(Dataset records)

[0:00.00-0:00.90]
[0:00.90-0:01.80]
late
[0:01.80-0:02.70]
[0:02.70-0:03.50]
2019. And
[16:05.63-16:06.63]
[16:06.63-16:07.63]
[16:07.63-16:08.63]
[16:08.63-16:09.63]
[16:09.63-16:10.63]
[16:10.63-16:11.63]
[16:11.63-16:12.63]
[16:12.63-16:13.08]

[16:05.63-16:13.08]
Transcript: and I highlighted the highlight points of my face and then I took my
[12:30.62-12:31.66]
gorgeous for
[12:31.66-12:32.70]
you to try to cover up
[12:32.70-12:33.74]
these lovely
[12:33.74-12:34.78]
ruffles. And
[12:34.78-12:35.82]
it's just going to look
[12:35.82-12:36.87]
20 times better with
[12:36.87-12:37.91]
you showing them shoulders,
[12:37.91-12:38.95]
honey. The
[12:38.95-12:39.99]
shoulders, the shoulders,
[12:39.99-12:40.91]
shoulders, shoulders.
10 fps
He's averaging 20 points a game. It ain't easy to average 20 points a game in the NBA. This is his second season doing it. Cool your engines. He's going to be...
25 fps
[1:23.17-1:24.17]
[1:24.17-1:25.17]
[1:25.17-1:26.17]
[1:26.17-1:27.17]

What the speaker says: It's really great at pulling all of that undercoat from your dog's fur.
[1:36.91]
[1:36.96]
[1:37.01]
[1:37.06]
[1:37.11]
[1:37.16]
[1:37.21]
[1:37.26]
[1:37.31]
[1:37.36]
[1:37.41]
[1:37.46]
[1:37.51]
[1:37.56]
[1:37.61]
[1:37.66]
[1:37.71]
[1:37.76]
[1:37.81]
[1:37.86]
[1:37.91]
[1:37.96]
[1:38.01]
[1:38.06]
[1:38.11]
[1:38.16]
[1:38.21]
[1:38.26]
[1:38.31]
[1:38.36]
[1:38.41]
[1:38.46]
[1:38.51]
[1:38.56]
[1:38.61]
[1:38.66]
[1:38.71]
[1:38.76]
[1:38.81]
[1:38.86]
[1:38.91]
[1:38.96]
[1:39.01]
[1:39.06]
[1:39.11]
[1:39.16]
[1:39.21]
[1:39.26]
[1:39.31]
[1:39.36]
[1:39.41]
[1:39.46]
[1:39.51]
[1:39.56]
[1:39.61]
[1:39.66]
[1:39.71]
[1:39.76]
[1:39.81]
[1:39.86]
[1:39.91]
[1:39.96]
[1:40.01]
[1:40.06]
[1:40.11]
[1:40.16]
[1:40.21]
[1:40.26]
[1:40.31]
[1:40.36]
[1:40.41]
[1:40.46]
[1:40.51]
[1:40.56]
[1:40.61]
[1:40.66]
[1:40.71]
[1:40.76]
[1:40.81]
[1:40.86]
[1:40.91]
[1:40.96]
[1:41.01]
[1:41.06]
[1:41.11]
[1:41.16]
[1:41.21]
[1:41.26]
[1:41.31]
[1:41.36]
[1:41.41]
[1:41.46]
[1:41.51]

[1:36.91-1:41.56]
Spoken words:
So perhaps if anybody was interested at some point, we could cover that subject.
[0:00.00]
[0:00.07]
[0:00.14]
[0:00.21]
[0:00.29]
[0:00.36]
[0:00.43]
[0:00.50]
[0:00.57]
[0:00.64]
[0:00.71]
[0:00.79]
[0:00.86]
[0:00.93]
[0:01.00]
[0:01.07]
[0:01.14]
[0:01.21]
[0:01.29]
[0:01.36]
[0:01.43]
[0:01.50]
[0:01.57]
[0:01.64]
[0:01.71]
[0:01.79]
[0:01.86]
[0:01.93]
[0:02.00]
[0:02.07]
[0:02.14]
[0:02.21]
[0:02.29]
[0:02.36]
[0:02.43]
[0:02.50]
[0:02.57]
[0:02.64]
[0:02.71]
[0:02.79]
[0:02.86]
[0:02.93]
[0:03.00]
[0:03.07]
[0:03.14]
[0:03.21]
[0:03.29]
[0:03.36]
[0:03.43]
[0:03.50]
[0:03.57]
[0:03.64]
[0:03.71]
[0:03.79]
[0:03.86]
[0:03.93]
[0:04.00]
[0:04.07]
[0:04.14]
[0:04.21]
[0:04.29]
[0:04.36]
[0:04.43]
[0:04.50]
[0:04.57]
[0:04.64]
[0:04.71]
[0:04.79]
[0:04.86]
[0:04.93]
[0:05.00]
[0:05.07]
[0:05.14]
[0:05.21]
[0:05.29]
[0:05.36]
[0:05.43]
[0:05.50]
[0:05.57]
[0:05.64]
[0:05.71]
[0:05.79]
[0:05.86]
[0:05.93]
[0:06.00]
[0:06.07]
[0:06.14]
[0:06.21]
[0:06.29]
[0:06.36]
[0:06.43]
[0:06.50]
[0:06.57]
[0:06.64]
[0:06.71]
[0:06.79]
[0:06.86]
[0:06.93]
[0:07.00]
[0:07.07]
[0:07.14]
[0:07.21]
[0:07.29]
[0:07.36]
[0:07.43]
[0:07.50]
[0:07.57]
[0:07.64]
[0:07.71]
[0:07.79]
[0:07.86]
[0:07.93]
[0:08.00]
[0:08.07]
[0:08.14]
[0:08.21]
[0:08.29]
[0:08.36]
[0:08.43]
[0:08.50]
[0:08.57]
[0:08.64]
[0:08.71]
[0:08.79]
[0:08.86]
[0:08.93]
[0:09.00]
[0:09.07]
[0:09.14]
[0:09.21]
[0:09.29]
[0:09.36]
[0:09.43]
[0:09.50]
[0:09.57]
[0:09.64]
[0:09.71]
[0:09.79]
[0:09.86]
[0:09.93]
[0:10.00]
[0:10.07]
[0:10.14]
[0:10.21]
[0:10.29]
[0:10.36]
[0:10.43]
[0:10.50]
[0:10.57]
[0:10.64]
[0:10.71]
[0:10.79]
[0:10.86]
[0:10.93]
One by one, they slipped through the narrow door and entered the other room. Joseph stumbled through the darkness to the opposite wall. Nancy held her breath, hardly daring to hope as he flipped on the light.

(End Dataset records)

• [Task statement]
Reproduce all of the entries word for word. Omit nothing.

• [Task solution]
[0:00.00-0:00.90]
[0:00.90-0:01.80]
late
[0:01.80-0:02.70]
[0:02.70-0:03.50]
2019. And
[16:05.63-16:06.63]
[16:06.63-16:07.63]
[16:07.63-16:08.63]
[16:08.63-16:09.63]
[16:09.63-16:10.63]
[16:10.63-16:11.63]
[16:11.63-16:12.63]
[16:12.63-16:13.08]

[16:05.63-16:13.08]
Transcript: and I highlighted the highlight points of my face and then I took my
[12:30.62-12:31.66]
gorgeous for
[12:31.66-12:32.70]
you to try to cover up
[12:32.70-12:33.74]
these lovely
[12:33.74-12:34.78]
ruffles. And
[12:34.78-12:35.82]
it's just going to look
[12:35.82-12:36.87]
20 times better with
[12:36.87-12:37.91]
you showing them shoulders,
[12:37.91-12:38.95]
honey. The
[12:38.95-12:39.99]
shoulders, the shoulders,
[12:39.99-12:40.91]
shoulders, shoulders.
10 fps
He's averaging 20 points a game. It ain't easy to average 20 points a game in the NBA. This is his second season doing it. Cool your engines. He's going to be...
25 fps
[1:23.17-1:24.17]
[1:24.17-1:25.17]
[1:25.17-1:26.17]
[1:26.17-1:27.17]

What the speaker says: It's really great at pulling all of that undercoat from your dog's fur.
[1:36.91]
[1:36.96]
[1:37.01]
[1:37.06]
[1:37.11]
[1:37.16]
[1:37.21]
[1:37.26]
[1:37.31]
[1:37.36]
[1:37.41]
[1:37.46]
[1:37.51]
[1:37.56]
[1:37.61]
[1:37.66]
[1:37.71]
[1:37.76]
[1:37.81]
[1:37.86]
[1:37.91]
[1:37.96]
[1:38.01]
[1:38.06]
[1:38.11]
[1:38.16]
[1:38.21]
[1:38.26]
[1:38.31]
[1:38.36]
[1:38.41]
[1:38.46]
[1:38.51]
[1:38.56]
[1:38.61]
[1:38.66]
[1:38.71]
[1:38.76]
[1:38.81]
[1:38.86]
[1:38.91]
[1:38.96]
[1:39.01]
[1:39.06]
[1:39.11]
[1:39.16]
[1:39.21]
[1:39.26]
[1:39.31]
[1:39.36]
[1:39.41]
[1:39.46]
[1:39.51]
[1:39.56]
[1:39.61]
[1:39.66]
[1:39.71]
[1:39.76]
[1:39.81]
[1:39.86]
[1:39.91]
[1:39.96]
[1:40.01]
[1:40.06]
[1:40.11]
[1:40.16]
[1:40.21]
[1:40.26]
[1:40.31]
[1:40.36]
[1:40.41]
[1:40.46]
[1:40.51]
[1:40.56]
[1:40.61]
[1:40.66]
[1:40.71]
[1:40.76]
[1:40.81]
[1:40.86]
[1:40.91]
[1:40.96]
[1:41.01]
[1:41.06]
[1:41.11]
[1:41.16]
[1:41.21]
[1:41.26]
[1:41.31]
[1:41.36]
[1:41.41]
[1:41.46]
[1:41.51]

[1:36.91-1:41.56]
Spoken words:
So perhaps if anybody was interested at some point, we could cover that subject.
[0:00.00]
[0:00.07]
[0:00.14]
[0:00.21]
[0:00.29]
[0:00.36]
[0:00.43]
[0:00.50]
[0:00.57]
[0:00.64]
[0:00.71]
[0:00.79]
[0:00.86]
[0:00.93]
[0:01.00]
[0:01.07]
[0:01.14]
[0:01.21]
[0:01.29]
[0:01.36]
[0:01.43]
[0:01.50]
[0:01.57]
[0:01.64]
[0:01.71]
[0:01.79]
[0:01.86]
[0:01.93]
[0:02.00]
[0:02.07]
[0:02.14]
[0:02.21]
[0:02.29]
[0:02.36]
[0:02.43]
[0:02.50]
[0:02.57]
[0:02.64]
[0:02.71]
[0:02.79]
[0:02.86]
[0:02.93]
[0:03.00]
[0:03.07]
[0:03.14]
[0:03.21]
[0:03.29]
[0:03.36]
[0:03.43]
[0:03.50]
[0:03.57]
[0:03.64]
[0:03.71]
[0:03.79]
[0:03.86]
[0:03.93]
[0:04.00]
[0:04.07]
[0:04.14]
[0:04.21]
[0:04.29]
[0:04.36]
[0:04.43]
[0:04.50]
[0:04.57]
[0:04.64]
[0:04.71]
[0:04.79]
[0:04.86]
[0:04.93]
[0:05.00]
[0:05.07]
[0:05.14]
[0:05.21]
[0:05.29]
[0:05.36]
[0:05.43]
[0:05.50]
[0:05.57]
[0:05.64]
[0:05.71]
[0:05.79]
[0:05.86]
[0:05.93]
[0:06.00]
[0:06.07]
[0:06.14]
[0:06.21]
[0:06.29]
[0:06.36]
[0:06.43]
[0:06.50]
[0:06.57]
[0:06.64]
[0:06.71]
[0:06.79]
[0:06.86]
[0:06.93]
[0:07.00]
[0:07.07]
[0:07.14]
[0:07.21]
[0:07.29]
[0:07.36]
[0:07.43]
[0:07.50]
[0:07.57]
[0:07.64]
[0:07.71]
[0:07.79]
[0:07.86]
[0:07.93]
[0:08.00]
[0:08.07]
[0:08.14]
[0:08.21]
[0:08.29]
[0:08.36]
[0:08.43]
[0:08.50]
[0:08.57]
[0:08.64]
[0:08.71]
[0:08.79]
[0:08.86]
[0:08.93]
[0:09.00]
[0:09.07]
[0:09.14]
[0:09.21]
[0:09.29]
[0:09.36]
[0:09.43]
[0:09.50]
[0:09.57]
[0:09.64]
[0:09.71]
[0:09.79]
[0:09.86]
[0:09.93]
[0:10.00]
[0:10.07]
[0:10.14]
[0:10.21]
[0:10.29]
[0:10.36]
[0:10.43]
[0:10.50]
[0:10.57]
[0:10.64]
[0:10.71]
[0:10.79]
[0:10.86]
[0:10.93]
One by one, they slipped through the narrow door and entered the other room. Joseph stumbled through the darkness to the opposite wall. Nancy held her breath, hardly daring to hope as he flipped on the light.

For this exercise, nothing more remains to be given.